- Born: April 3, 1982 (age 44)
- Occupation: Professional snowboarder
- Height: 5 ft 9 in (1.75 m)
- Spouse: Ann Lueders ​(m. 2010)​
- Children: 3
- Website: www.jessecsincsak.com

= Jesse Csincsak =

American snowboarder

Jesse Csincsak (born April 3, 1982) is an American professional snowboarder, television personality, and founder of the nonprofit organization JSAK Snowboarding, which helps snowboarders with Olympic aspirations to raise money for training, travel, and related expenses. Csincsak owns a couple property management Companies serving Colorado's mountain communities and the Arizona valley of the sun. Jesse co founded Southwest Tactical defense group a firearms training facility. He was also a coach at High Cascade Snowboard Camp and a snowboard instructor at Breckenridge Ski Resort.

Csincsak was the winner of the fourth season of the television reality show competition The Bachelorette. He was married on August 28, 2010 to Ann Lueders, who appeared as a contestant on the thirteenth season of The Bachelor. The couple married with a televised wedding in Las Vegas and hosted a post-wedding bash at the resort Rumor with star studded wedding party. The couple have two sons and a daughter.

In a September 2025 post to his Facebook account, Csincsak identified as a Christian nationalist, M.A.G.A, Right wing Conservative.

==Snowboarding==
Csincsak is a regular stanced rider and has been competing in snowboarding since 1994.

===Rankings===
- 2006-2007: 607th overall in Swatch TTR World Tour Rankings.
- 50th in the 2007 Burton US Open Snowboarding Championships (TTR 6 Star Event) (Stratton, VT)
- 16th in the 2007 Chevrolet Revolution Tour (TTR 2 Star Event) (Copper Mtn., Colorado)
- 64th in the 2006 Burton US Open Snowboarding Championships (TTR 6 Star Event) (Stratton, VT)
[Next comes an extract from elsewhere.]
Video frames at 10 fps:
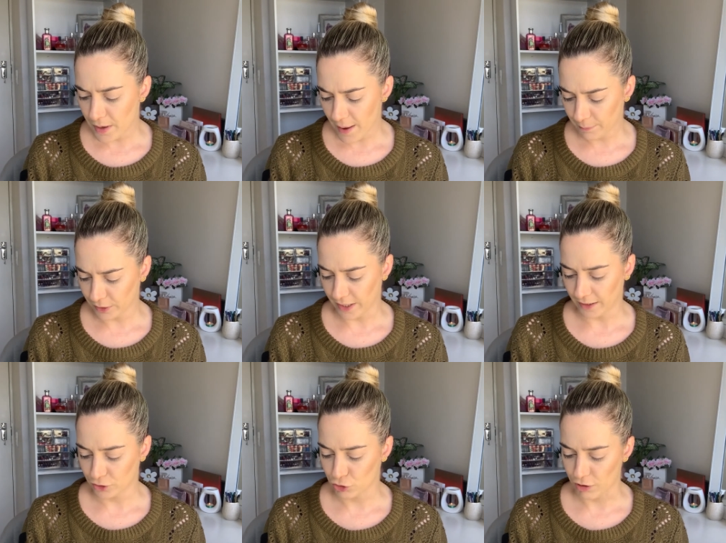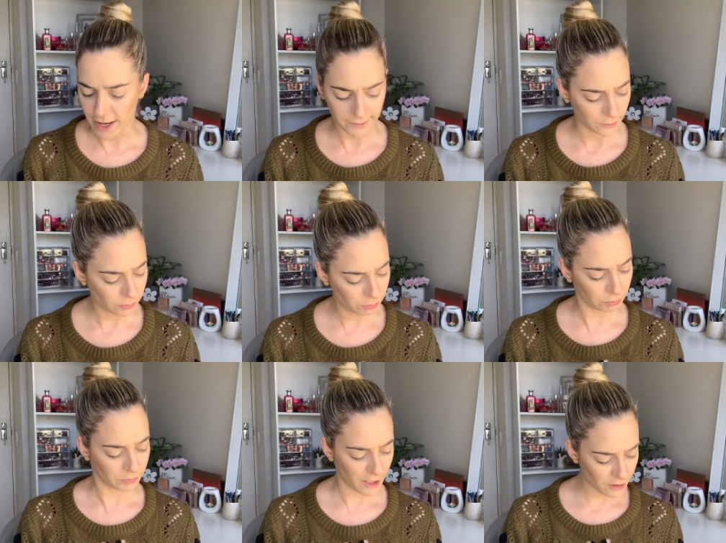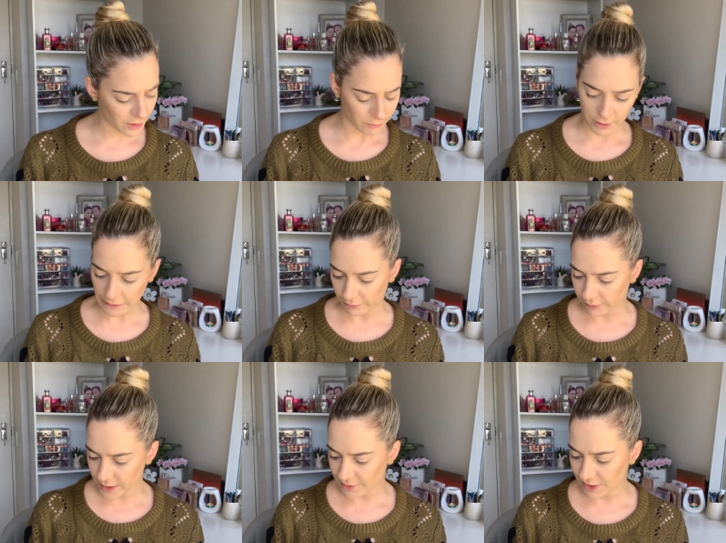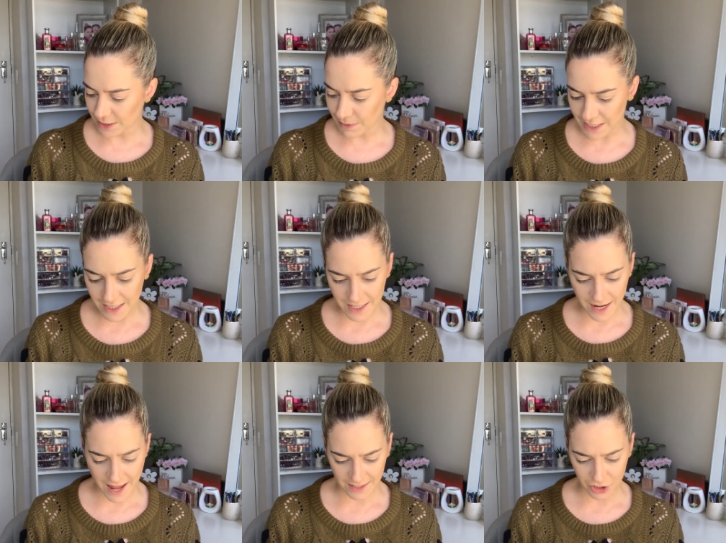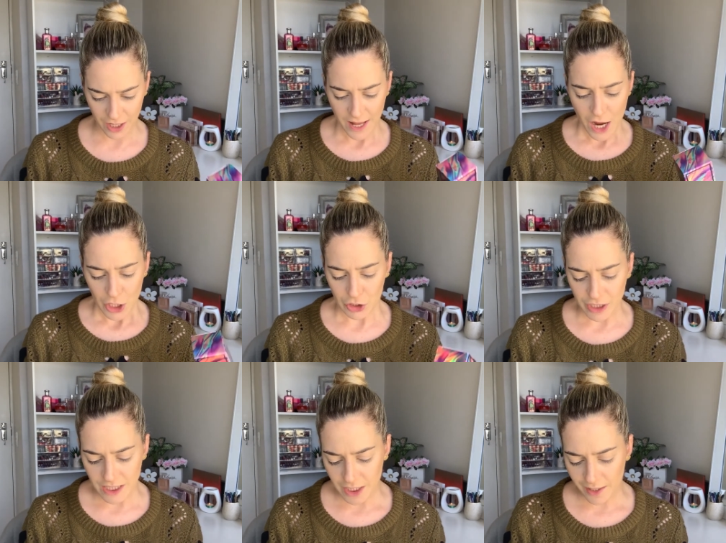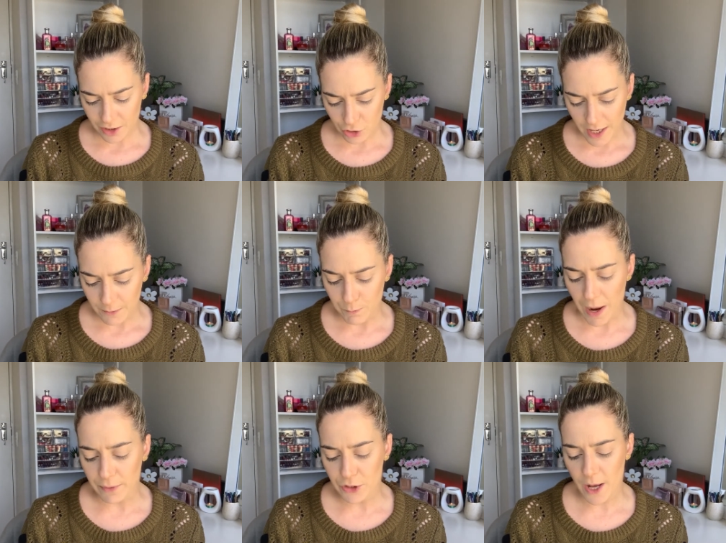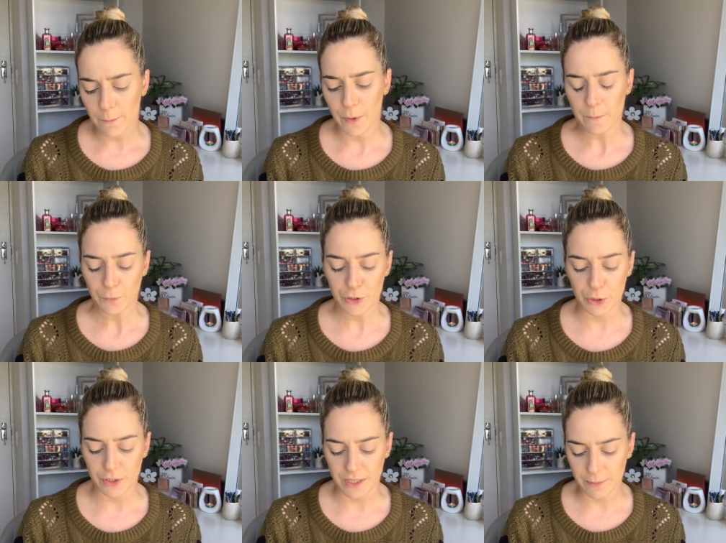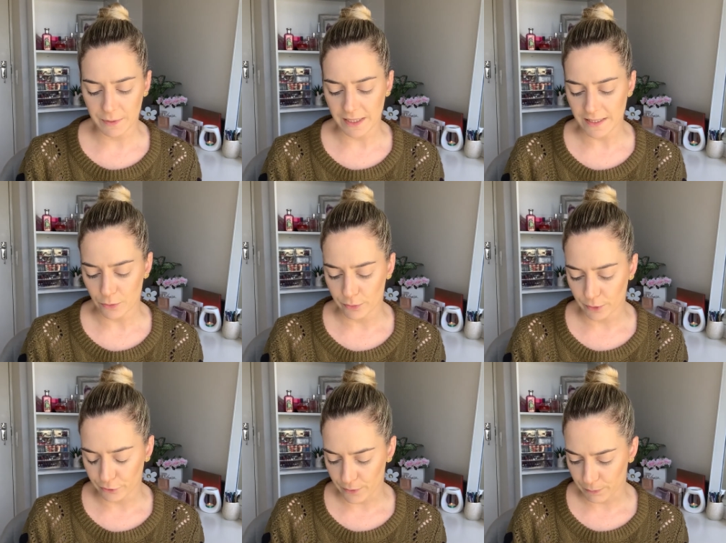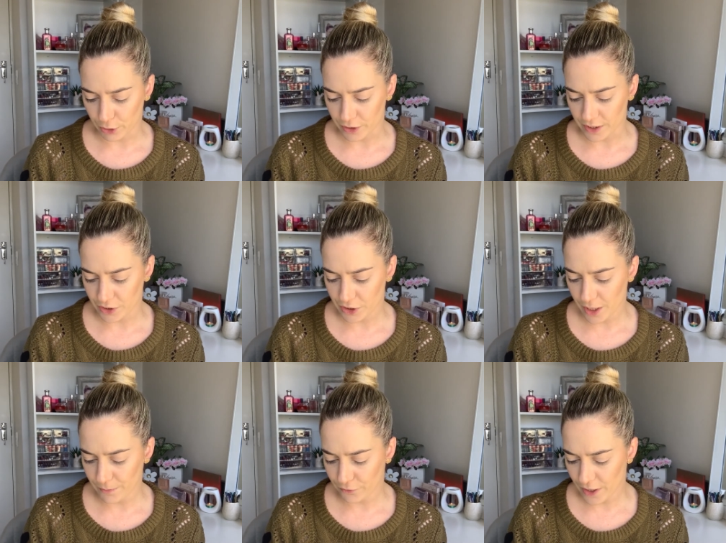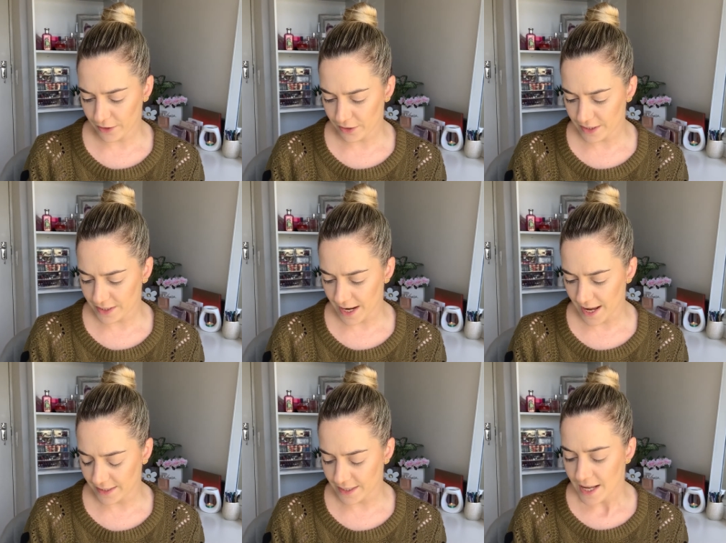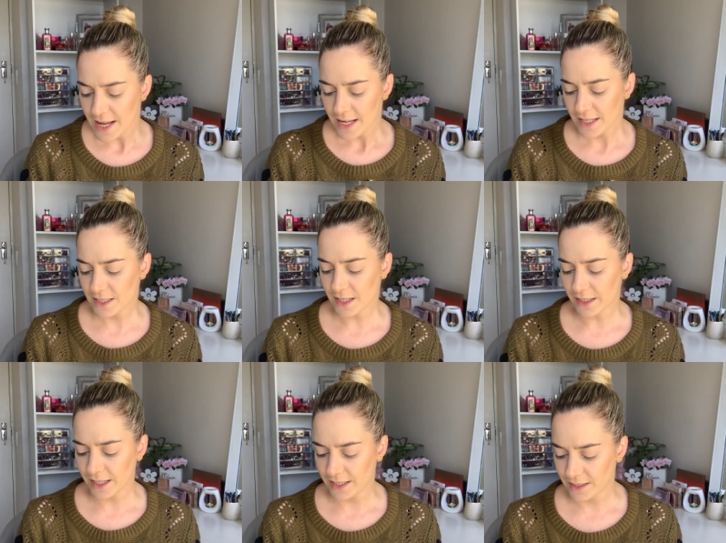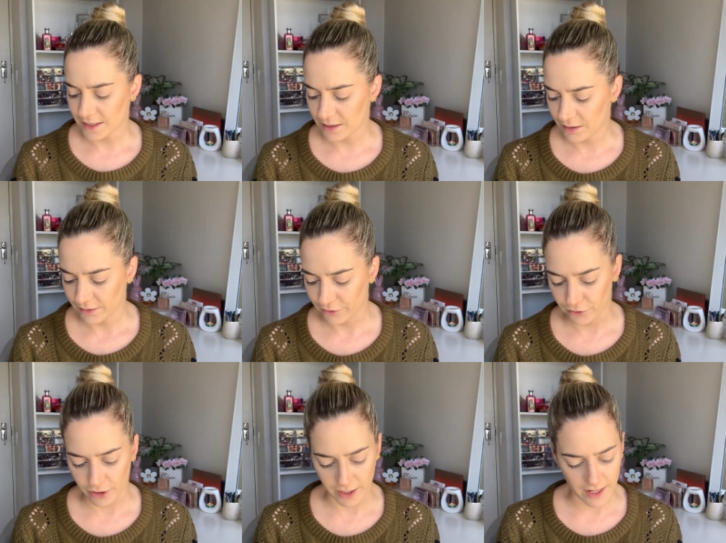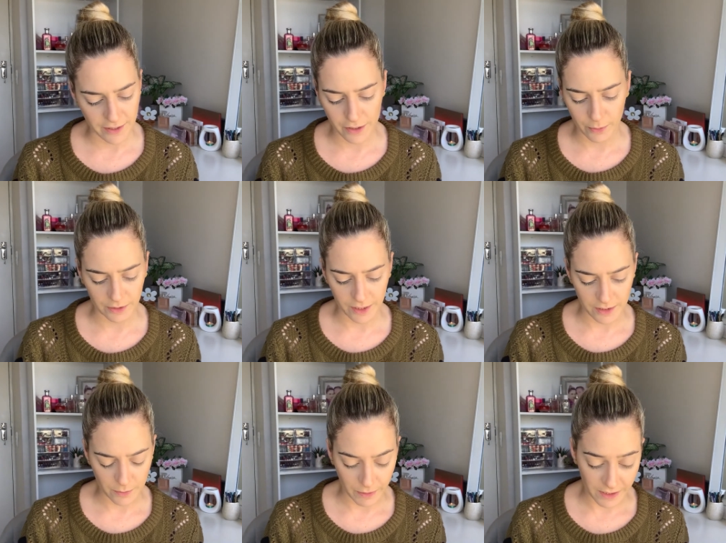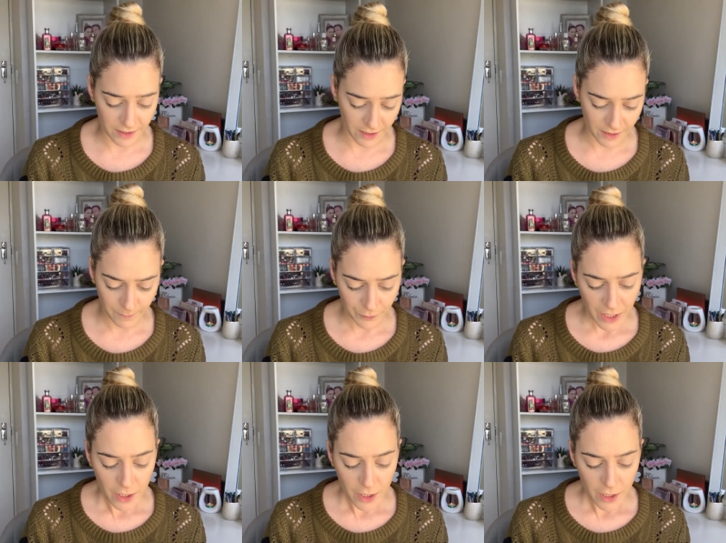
apple extract, hmm, that sounds nice, vitamin E and green tea extract bubbles up to deep clean and remove impurities. Soap, fragrance and S L S free. I don't know what that is, but it says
===FIS competition standings===

FIS competition standings
| Year | Ranking |
|---|---|
| 2007-2008 | 654th for Half Pipe; |
| 2006-2007 | 458th for Half Pipe; 1016th in Snowboard Cross; |
| 2005-2006 | 194th for Half Pipe; 842nd in Snowboard Cross; |
| 2004-2005 | 173rd for Half Pipe; 949th in Snowboard Cross; |
| 2003-2004 | 383rd for Half Pipe; 615th in Snowboard Cross; |
| 2002-2003 | 651st in Snowboard Cross; |

==Television appearances==
- Made Season 8 Episode 9 (episode 66) He later appeared in a 2010 episode
- The Bachelorette Season 4, April - June 2008, and was chosen by DeAnna Pappas in the final episode, over fellow suitor Jason Mesnick. The couple set their wedding date for May 9, 2009 but their relationship ended in November 2008.
- True Life: "Resolutions Made and Kept"
- America's Most Wanted (1 episode)
- Called Beyond the Medal, covering the 2010 Winter Olympics.